Records contained in a dataset:

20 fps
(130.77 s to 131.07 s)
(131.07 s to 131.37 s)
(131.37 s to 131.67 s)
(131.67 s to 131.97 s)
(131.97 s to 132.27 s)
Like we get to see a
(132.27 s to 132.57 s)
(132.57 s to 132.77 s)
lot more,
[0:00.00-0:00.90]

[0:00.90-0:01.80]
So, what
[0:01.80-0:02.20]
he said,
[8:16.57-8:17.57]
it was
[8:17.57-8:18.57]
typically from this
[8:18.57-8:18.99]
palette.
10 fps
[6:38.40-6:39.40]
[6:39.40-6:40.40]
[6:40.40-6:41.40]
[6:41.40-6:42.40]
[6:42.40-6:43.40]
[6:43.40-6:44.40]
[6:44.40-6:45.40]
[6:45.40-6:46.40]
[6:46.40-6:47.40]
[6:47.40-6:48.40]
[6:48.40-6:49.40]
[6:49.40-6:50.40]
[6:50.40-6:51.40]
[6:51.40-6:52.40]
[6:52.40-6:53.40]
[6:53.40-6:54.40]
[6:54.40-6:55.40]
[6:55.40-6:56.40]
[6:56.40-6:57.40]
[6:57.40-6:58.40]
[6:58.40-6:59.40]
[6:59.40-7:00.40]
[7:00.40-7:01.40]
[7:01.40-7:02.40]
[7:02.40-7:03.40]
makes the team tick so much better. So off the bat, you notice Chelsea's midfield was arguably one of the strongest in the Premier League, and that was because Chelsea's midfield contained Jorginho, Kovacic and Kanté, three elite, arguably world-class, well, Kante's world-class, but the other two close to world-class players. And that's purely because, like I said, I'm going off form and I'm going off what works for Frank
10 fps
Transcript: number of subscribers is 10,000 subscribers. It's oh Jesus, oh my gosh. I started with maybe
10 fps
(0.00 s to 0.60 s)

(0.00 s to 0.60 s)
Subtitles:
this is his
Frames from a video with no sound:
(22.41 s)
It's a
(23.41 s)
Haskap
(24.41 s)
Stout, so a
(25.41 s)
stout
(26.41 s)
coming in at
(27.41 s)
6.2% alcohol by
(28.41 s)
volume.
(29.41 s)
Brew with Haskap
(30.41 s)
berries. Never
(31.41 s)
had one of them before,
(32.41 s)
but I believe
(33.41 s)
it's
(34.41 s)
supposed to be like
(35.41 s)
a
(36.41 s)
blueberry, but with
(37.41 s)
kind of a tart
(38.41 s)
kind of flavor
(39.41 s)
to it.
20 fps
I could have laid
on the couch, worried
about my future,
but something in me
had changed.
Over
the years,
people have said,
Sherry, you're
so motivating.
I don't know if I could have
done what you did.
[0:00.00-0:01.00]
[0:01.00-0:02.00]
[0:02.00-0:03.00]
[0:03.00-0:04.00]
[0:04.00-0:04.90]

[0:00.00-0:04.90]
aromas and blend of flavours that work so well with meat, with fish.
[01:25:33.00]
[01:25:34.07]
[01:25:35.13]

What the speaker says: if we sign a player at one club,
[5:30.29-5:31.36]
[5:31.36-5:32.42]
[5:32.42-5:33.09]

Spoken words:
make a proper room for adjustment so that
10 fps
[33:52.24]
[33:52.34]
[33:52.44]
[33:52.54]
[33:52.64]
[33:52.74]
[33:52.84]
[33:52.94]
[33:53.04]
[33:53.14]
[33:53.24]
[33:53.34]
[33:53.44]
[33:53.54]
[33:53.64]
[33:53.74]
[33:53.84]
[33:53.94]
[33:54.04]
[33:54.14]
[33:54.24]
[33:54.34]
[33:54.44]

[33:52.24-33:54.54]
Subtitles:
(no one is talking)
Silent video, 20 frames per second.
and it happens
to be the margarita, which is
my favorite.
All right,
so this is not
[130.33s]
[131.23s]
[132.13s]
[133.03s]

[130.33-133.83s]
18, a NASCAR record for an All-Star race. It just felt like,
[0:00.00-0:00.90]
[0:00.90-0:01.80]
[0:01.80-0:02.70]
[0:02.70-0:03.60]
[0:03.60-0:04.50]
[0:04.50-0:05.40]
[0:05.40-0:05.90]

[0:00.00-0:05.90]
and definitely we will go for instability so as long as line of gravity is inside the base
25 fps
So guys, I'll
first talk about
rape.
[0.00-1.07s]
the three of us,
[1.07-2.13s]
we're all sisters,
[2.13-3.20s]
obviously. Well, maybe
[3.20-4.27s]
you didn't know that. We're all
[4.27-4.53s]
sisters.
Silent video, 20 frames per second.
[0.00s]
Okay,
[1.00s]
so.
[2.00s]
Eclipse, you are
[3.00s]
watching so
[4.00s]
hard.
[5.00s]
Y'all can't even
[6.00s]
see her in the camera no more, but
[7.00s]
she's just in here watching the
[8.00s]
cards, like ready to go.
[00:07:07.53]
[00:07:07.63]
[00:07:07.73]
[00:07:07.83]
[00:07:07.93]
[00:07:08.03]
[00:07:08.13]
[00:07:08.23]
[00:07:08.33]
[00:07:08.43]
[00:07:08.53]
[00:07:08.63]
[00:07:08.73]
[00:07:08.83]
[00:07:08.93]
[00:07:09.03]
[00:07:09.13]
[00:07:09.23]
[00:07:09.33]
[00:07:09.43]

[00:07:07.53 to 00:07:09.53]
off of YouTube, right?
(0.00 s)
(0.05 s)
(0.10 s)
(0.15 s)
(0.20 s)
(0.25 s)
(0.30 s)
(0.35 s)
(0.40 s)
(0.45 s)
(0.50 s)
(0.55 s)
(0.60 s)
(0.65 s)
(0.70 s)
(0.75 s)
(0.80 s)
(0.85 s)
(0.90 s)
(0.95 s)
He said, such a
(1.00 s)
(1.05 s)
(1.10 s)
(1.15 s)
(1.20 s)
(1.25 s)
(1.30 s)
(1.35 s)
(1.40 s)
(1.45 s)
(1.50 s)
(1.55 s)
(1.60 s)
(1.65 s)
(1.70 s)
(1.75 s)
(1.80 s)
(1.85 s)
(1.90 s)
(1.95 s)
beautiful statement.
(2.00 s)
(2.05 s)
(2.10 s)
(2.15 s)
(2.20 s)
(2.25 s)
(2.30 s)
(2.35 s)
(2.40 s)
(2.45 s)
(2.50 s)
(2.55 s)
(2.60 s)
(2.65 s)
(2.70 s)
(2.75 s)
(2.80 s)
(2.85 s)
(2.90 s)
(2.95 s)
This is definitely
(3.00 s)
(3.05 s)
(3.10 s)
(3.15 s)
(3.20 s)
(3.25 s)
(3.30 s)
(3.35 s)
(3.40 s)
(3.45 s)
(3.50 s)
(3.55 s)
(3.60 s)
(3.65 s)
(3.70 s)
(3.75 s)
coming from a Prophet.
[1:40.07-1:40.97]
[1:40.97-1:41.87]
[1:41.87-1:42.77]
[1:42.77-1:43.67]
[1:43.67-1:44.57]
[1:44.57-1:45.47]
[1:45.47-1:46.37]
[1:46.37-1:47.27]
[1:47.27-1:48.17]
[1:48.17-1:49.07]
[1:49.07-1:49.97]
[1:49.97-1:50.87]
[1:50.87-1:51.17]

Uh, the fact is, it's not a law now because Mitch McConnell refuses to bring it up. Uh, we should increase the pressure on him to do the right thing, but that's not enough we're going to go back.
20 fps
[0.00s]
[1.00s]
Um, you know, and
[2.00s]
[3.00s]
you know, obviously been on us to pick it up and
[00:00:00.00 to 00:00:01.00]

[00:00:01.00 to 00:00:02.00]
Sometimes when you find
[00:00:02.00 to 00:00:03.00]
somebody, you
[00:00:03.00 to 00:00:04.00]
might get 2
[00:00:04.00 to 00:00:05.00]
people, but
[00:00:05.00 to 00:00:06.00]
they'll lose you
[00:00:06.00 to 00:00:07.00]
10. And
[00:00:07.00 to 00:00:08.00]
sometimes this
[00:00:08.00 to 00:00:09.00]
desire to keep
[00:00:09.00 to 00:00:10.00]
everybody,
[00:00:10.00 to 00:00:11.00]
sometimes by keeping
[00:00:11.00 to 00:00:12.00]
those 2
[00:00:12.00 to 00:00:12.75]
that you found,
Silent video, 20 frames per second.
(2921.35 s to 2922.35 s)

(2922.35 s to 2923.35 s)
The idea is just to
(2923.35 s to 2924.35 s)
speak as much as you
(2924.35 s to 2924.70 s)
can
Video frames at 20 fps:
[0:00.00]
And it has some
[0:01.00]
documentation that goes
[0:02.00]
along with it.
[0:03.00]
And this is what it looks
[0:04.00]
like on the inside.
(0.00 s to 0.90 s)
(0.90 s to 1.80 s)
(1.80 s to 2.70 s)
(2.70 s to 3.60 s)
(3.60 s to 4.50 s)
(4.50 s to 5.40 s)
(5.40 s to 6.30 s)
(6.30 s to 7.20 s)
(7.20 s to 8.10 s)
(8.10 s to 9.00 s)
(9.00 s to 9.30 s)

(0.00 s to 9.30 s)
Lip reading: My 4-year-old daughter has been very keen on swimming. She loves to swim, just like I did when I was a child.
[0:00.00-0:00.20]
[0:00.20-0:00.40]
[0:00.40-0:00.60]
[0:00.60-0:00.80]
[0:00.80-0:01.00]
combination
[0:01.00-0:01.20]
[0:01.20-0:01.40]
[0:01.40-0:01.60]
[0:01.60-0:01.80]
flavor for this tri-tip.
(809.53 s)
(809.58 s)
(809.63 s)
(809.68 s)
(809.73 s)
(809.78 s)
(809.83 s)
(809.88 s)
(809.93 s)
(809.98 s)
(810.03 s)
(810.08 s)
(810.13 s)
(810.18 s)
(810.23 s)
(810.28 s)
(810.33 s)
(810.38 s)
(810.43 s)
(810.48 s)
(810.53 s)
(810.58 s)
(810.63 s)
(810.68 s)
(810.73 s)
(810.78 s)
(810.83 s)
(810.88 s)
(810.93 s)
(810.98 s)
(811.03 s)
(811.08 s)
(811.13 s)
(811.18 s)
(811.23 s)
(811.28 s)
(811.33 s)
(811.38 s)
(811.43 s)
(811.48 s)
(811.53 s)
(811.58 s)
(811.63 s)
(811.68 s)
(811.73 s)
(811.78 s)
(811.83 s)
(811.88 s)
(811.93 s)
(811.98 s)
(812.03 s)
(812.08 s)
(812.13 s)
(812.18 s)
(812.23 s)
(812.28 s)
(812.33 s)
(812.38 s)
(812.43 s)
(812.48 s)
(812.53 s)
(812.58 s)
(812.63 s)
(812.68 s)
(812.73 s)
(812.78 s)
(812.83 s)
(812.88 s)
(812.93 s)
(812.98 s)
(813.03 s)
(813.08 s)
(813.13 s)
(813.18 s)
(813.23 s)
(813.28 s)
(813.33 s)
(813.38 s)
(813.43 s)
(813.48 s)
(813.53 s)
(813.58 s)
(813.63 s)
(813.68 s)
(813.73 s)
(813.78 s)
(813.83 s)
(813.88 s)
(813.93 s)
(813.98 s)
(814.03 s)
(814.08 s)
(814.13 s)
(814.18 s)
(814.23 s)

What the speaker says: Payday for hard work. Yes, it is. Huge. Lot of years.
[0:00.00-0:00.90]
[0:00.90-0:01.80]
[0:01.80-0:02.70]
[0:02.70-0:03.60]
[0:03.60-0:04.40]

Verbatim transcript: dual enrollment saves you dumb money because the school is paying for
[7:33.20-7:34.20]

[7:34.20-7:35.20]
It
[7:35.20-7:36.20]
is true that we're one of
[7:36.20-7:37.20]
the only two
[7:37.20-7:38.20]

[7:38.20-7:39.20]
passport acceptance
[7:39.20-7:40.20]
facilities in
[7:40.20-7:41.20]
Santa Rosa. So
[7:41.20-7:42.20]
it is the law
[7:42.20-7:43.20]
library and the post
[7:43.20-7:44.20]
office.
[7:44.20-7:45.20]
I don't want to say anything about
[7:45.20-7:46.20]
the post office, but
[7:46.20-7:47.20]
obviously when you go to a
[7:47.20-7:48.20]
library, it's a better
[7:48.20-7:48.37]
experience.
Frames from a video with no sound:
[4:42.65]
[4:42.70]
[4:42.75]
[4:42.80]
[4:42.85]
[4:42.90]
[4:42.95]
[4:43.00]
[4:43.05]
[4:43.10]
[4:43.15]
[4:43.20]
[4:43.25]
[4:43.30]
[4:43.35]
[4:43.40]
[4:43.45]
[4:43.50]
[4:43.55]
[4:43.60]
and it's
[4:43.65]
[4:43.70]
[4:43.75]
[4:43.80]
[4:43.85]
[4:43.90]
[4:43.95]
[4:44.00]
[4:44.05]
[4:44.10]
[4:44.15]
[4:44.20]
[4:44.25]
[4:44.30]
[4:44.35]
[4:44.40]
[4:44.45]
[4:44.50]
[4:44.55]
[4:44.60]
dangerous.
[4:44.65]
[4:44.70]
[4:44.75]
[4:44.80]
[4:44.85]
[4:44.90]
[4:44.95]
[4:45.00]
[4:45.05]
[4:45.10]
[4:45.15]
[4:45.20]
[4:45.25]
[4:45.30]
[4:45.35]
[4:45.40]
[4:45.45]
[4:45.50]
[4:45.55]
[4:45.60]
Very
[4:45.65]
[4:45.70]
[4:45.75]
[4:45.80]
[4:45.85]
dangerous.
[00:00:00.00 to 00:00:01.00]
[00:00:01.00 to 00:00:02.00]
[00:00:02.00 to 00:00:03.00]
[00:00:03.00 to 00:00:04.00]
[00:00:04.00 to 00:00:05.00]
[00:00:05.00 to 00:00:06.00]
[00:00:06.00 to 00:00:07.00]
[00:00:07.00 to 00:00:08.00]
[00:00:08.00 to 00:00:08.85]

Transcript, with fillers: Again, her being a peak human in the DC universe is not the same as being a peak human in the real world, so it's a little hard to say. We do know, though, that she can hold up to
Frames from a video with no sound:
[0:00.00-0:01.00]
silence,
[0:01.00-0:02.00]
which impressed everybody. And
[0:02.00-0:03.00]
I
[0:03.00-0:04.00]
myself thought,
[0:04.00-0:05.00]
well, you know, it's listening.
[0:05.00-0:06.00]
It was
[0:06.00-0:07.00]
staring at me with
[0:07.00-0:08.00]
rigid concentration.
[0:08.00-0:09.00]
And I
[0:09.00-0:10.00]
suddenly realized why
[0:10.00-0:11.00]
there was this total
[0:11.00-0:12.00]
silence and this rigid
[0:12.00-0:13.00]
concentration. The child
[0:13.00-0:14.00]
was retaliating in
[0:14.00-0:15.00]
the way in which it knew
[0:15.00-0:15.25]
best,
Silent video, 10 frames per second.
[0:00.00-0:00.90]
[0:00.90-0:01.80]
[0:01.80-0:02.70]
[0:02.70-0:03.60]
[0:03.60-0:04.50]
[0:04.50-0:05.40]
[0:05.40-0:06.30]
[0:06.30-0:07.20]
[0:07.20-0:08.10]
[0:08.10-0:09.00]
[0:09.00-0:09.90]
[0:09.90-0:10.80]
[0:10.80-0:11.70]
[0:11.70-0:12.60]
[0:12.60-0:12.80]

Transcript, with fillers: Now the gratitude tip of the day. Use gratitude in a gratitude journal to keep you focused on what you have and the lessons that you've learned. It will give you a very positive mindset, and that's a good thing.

_What is expected_. Your answer must be the lines above from the one containing "(130.77 s to 131.07 s)" to the one containing "[6:47.40-6:48.40]", both included, restated word for word.

_Problem solution_.
(130.77 s to 131.07 s)
(131.07 s to 131.37 s)
(131.37 s to 131.67 s)
(131.67 s to 131.97 s)
(131.97 s to 132.27 s)
Like we get to see a
(132.27 s to 132.57 s)
(132.57 s to 132.77 s)
lot more,
[0:00.00-0:00.90]

[0:00.90-0:01.80]
So, what
[0:01.80-0:02.20]
he said,
[8:16.57-8:17.57]
it was
[8:17.57-8:18.57]
typically from this
[8:18.57-8:18.99]
palette.
10 fps
[6:38.40-6:39.40]
[6:39.40-6:40.40]
[6:40.40-6:41.40]
[6:41.40-6:42.40]
[6:42.40-6:43.40]
[6:43.40-6:44.40]
[6:44.40-6:45.40]
[6:45.40-6:46.40]
[6:46.40-6:47.40]
[6:47.40-6:48.40]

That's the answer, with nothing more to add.